Keto in male vs female mice


(Brittany Allen) #1

Does anybody have more information on the differences between male and female keto dieters? Does Dr. Fung ever talk about estrogen or “carbing up” for women?


(Bacon is a many-splendoured thing) #2

The main difference I’ve noticed on these forums is that men lose pounds but want to lose inches, whereas women lose inches but want to lose pounds. :grin:

Of course women’s hormonal situation complicates keto for them. One has only to peruse the many, many threads on keto and menstration or keto and menopause to see that. But the main benefits, the reversal of metabolic damage, inflammation, heart disease, dementia, and so forth, seem to be pretty much equally distributed between the sexes.


(Stickin' with mammoth) #3

I’m assuming the male mice lost weight right away and pranced around holding their loose fur out for everyone to admire while the plump female mice simmered furiously in the corner, plotting the most painful passive aggressive revenge they could muster in a cage. Otherwise, I don’t believe the experiment.
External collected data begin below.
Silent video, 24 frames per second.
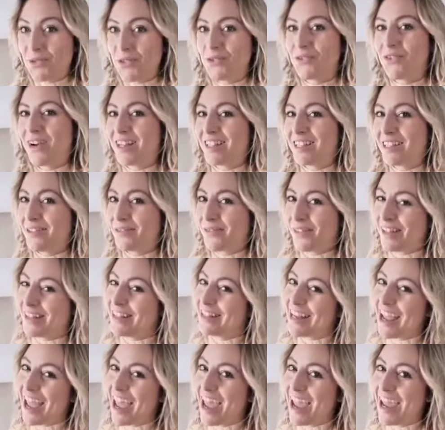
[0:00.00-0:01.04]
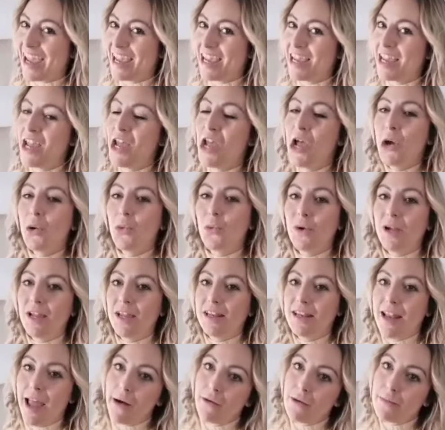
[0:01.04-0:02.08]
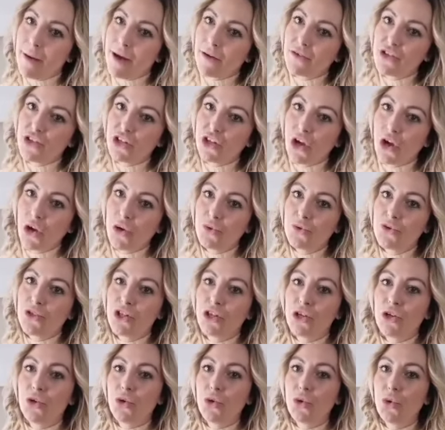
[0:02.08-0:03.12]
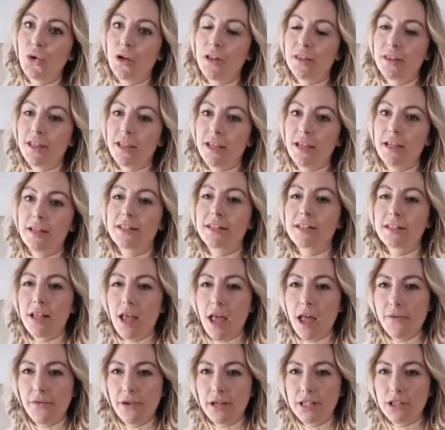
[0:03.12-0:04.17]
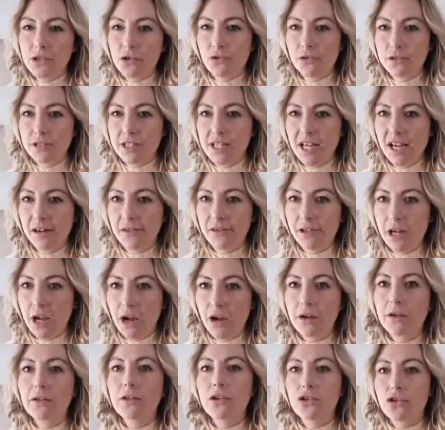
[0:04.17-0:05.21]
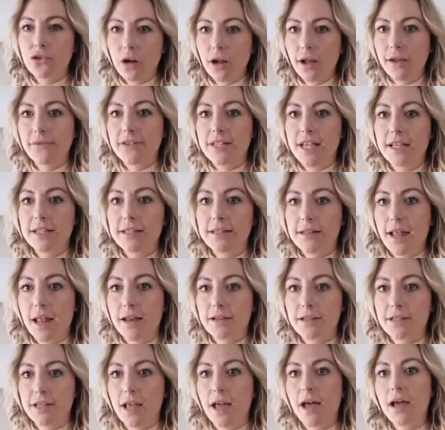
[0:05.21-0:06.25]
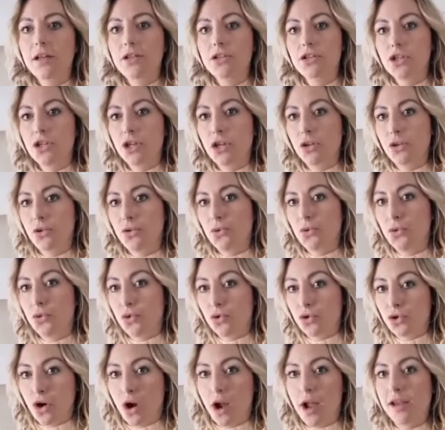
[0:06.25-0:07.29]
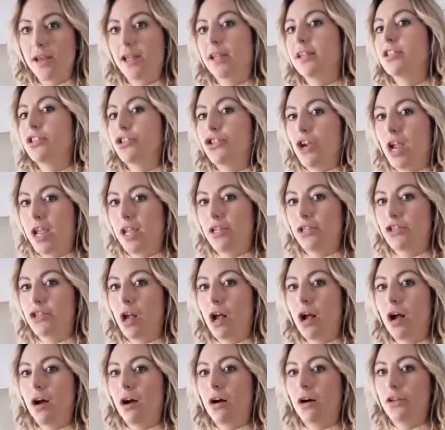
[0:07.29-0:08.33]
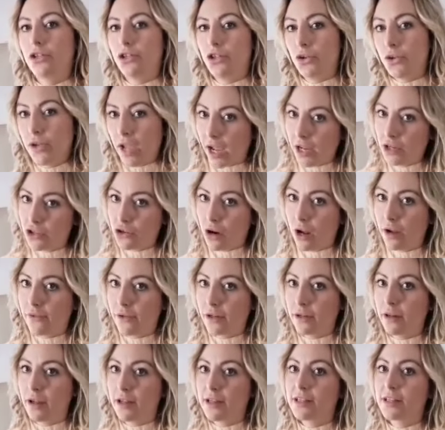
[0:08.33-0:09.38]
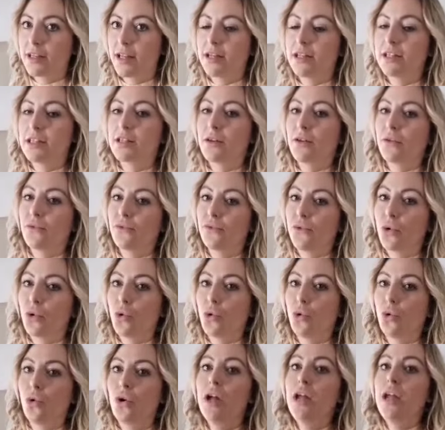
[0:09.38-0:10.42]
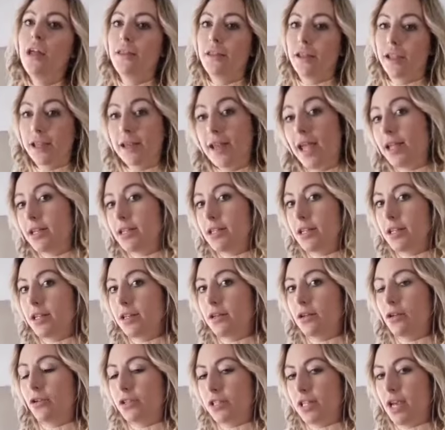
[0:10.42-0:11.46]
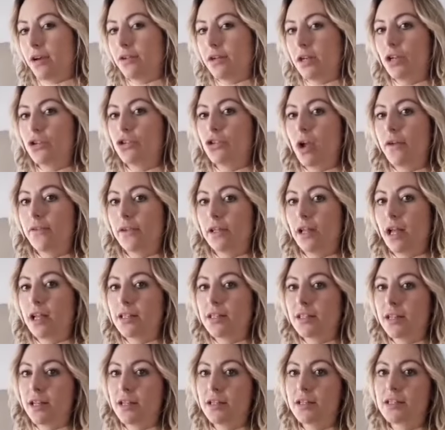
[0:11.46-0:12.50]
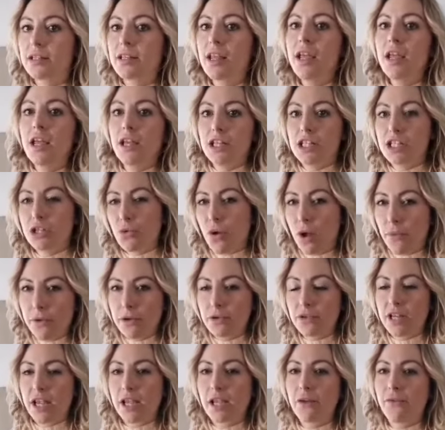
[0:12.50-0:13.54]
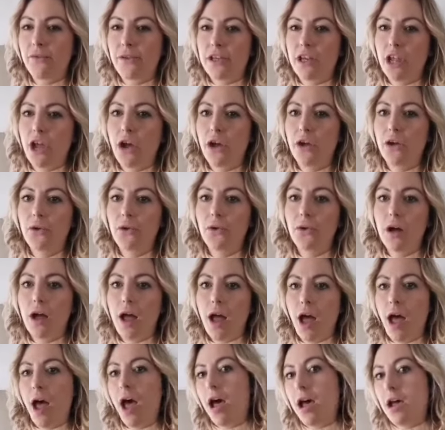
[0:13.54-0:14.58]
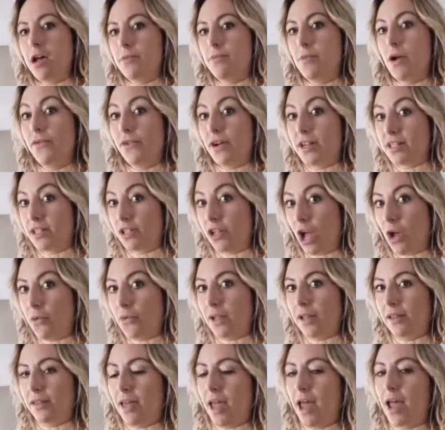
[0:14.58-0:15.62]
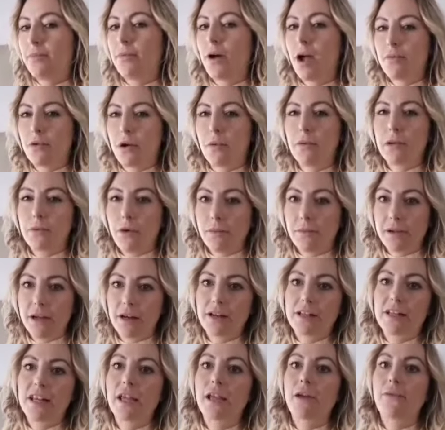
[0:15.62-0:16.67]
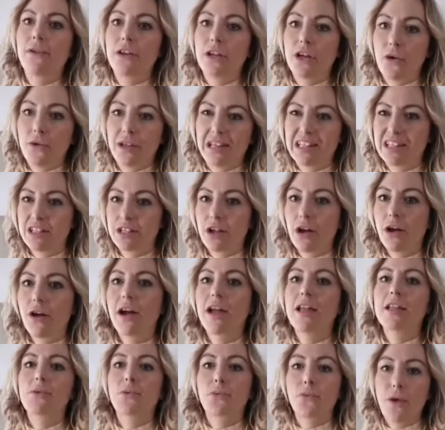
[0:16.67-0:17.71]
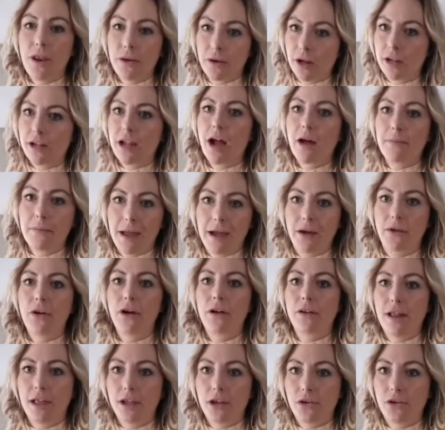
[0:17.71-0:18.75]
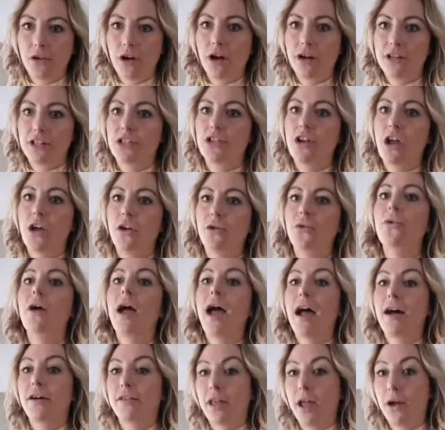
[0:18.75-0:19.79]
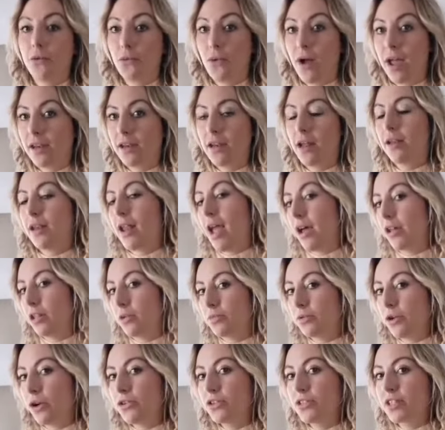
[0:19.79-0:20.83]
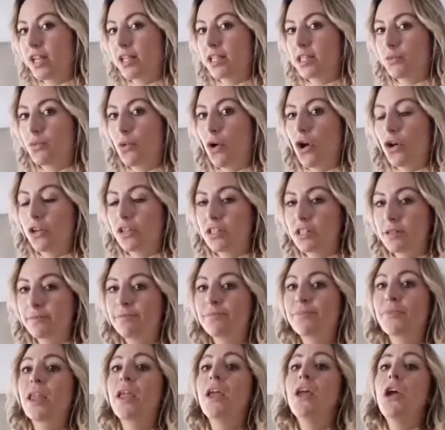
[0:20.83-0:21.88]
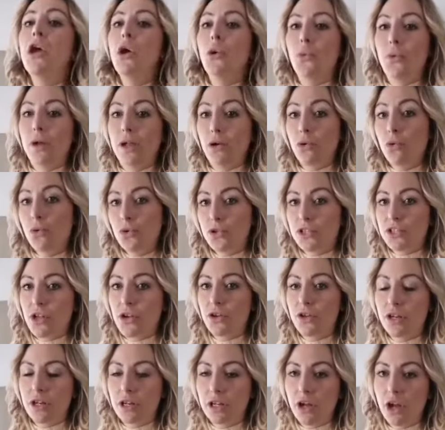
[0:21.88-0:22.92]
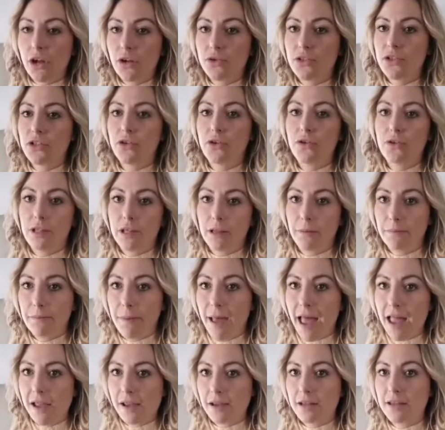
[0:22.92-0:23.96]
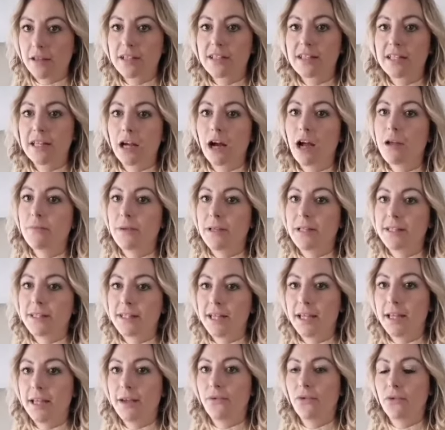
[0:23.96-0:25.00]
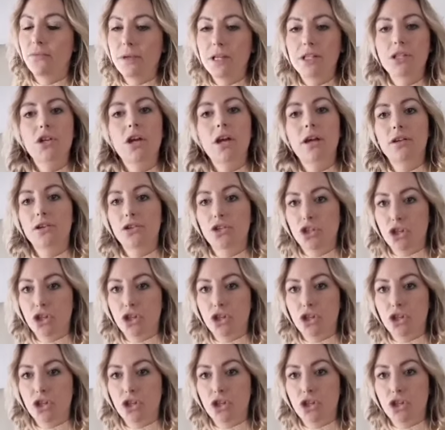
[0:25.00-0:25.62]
for the rest of the day, we're now about to go to the Service Ontario, the drive test centre, to try and exchange our UK driving licence for the Canadian Ontario driving license. So I will take a video of us going there, but I probably won't be able to take a video inside. When I come out, I'll let you guys know how that went and how the process was. We're also going to go to the bank, the CIBC, for me to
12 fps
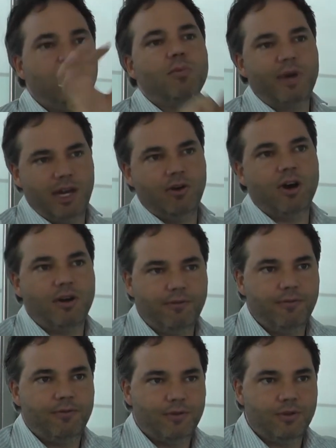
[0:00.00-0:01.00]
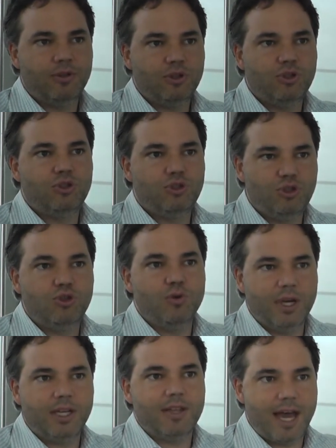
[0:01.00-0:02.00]
you're better off
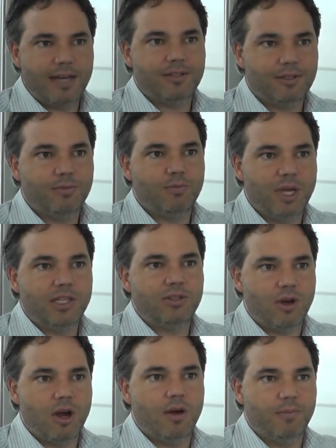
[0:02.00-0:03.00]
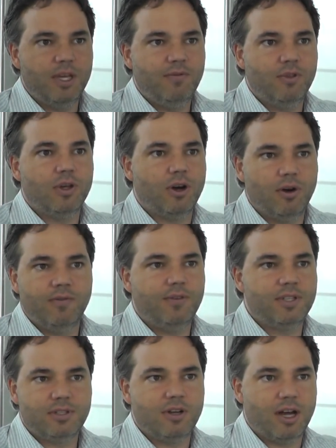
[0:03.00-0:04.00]
doing that midterm, even though if
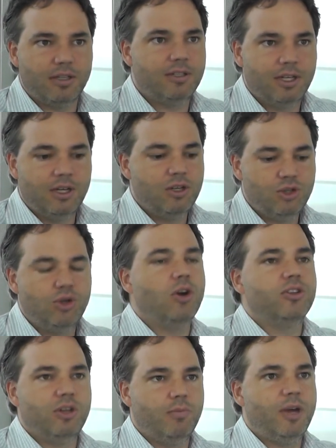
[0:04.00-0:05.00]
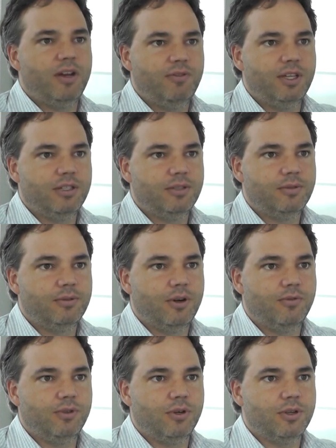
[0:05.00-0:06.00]
it's not short-term benefit
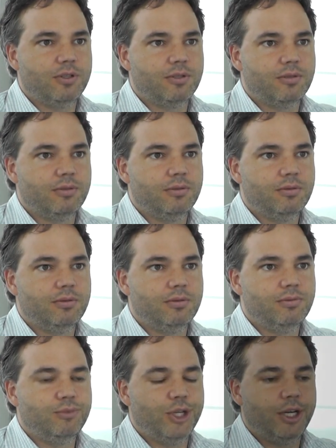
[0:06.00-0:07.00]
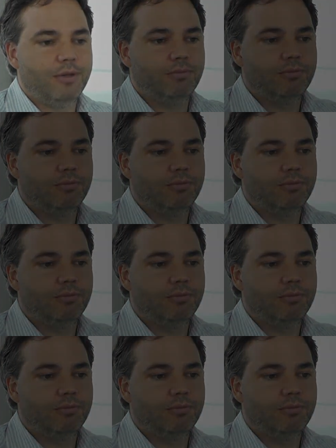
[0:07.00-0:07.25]
of yours. Yeah.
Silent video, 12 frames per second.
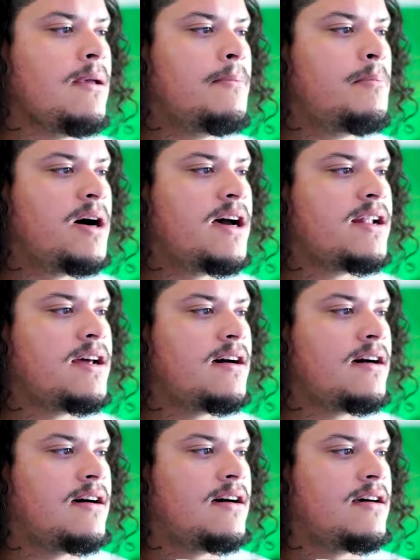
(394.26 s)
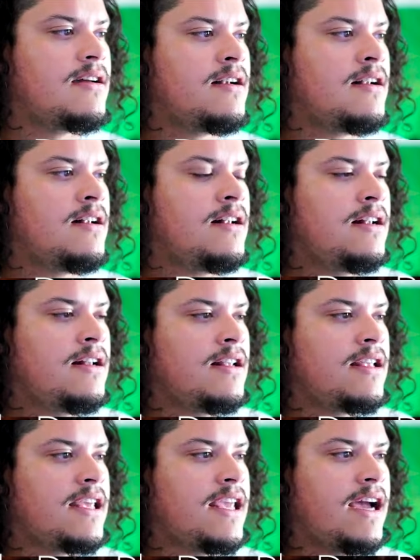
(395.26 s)
But
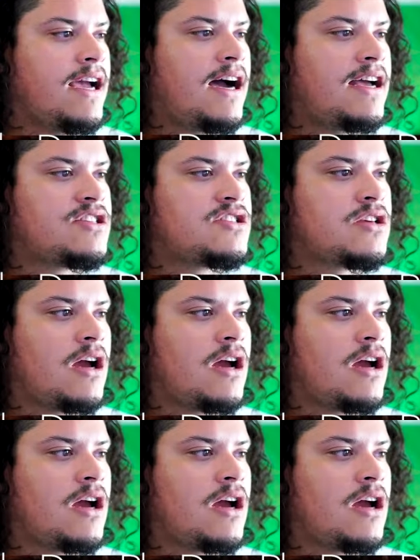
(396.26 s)
yeah,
[quote=“PaulL, post:2, topic:83054”] men lose pounds but want to lose inches,
whereas women lose inches but want to lose pounds.
[/quote]

It sounds poetic, too bad it’s not true. Women who lose enough inches to appear radically thinner to their friends don’t quibble much over numbers.


(Full Metal KETO AF) #4

They had an erroneous assumption that keto limits fiber, most of us aren’t concerned at all about fiber. The ratio of protein to fat was a lot more fat percentage than 99% of keto eaters eat. And it’s a really good thing that most of the women here aren’t mice because they do seem to benefit from keto just in a slightly different way than men. :cowboy_hat_face:


(Bacon is a many-splendoured thing) #5

I’m glad to read that, because there have been a few newbies lately who have appeared obsessed with their scale readings, to the point of ignoring every other benefit of their new way of eating.

Interestingly, although this appeared to be pretty much a gal thing when I first joined these forums, we seem to be getting guys now who feel the same way.

I’m hoping that they will all eventually move from this point of view, because there are so many great benefits that come from a ketogenic diet, and fat loss also seems to come in time to those who need it, no matter how slow it is in the beginning.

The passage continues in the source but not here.